Print all the data below exactly, without images.

:: Provided records ::

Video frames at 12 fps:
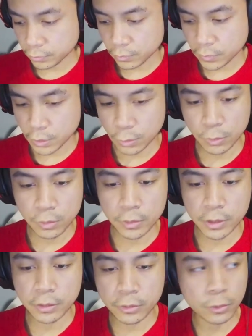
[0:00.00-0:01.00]
Cool.
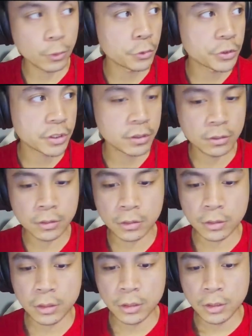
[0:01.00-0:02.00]
Another Origin.
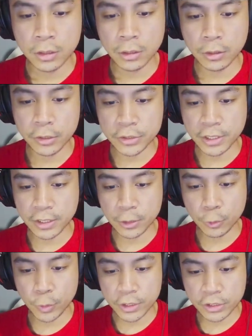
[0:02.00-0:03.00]
Or is that a
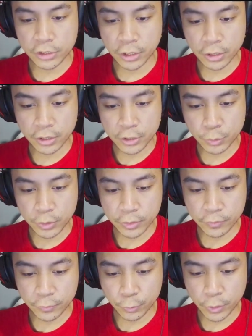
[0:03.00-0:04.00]
Quint Charge?
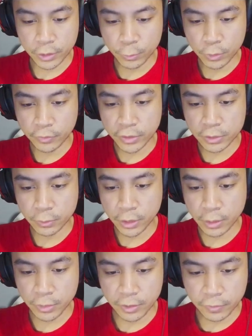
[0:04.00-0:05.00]
We've read one of these already, I
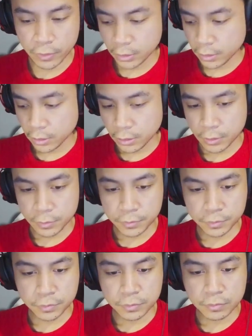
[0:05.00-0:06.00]
believe.
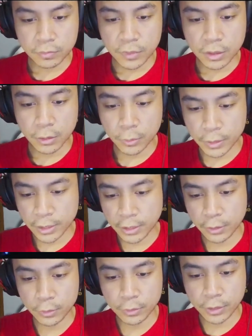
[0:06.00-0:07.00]
Oh, we got
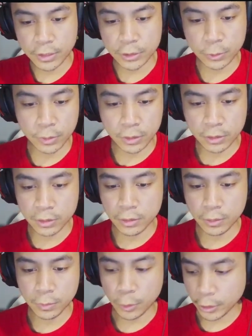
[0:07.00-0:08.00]
another. Okay, Zoa.
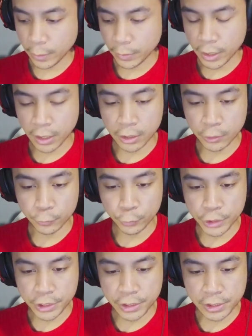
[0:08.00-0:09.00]
Okay, Pot of
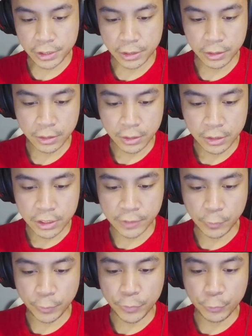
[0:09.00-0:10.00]
Riches.
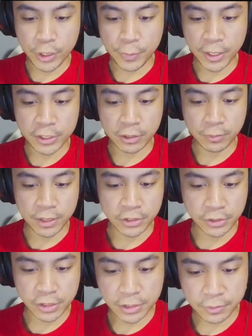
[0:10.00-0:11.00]
Shuffle 3 Pendulum
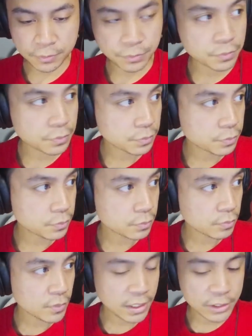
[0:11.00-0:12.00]
monsters
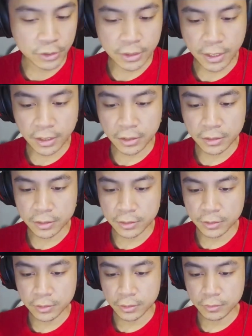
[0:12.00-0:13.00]
into the deck
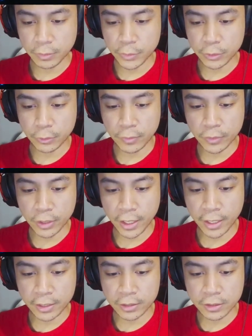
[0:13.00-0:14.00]
from your graveyard
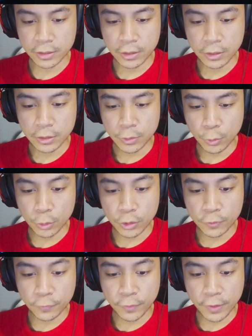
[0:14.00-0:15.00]

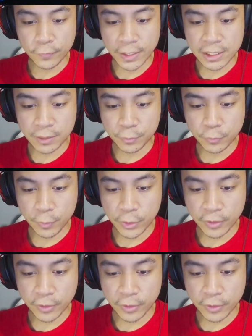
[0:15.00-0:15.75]
or face up from your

:::

**Final answer**
Video frames at 12 fps:
[0:00.00-0:01.00]
Cool.
[0:01.00-0:02.00]
Another Origin.
[0:02.00-0:03.00]
Or is that a
[0:03.00-0:04.00]
Quint Charge?
[0:04.00-0:05.00]
We've read one of these already, I
[0:05.00-0:06.00]
believe.
[0:06.00-0:07.00]
Oh, we got
[0:07.00-0:08.00]
another. Okay, Zoa.
[0:08.00-0:09.00]
Okay, Pot of
[0:09.00-0:10.00]
Riches.
[0:10.00-0:11.00]
Shuffle 3 Pendulum
[0:11.00-0:12.00]
monsters
[0:12.00-0:13.00]
into the deck
[0:13.00-0:14.00]
from your graveyard
[0:14.00-0:15.00]

[0:15.00-0:15.75]
or face up from your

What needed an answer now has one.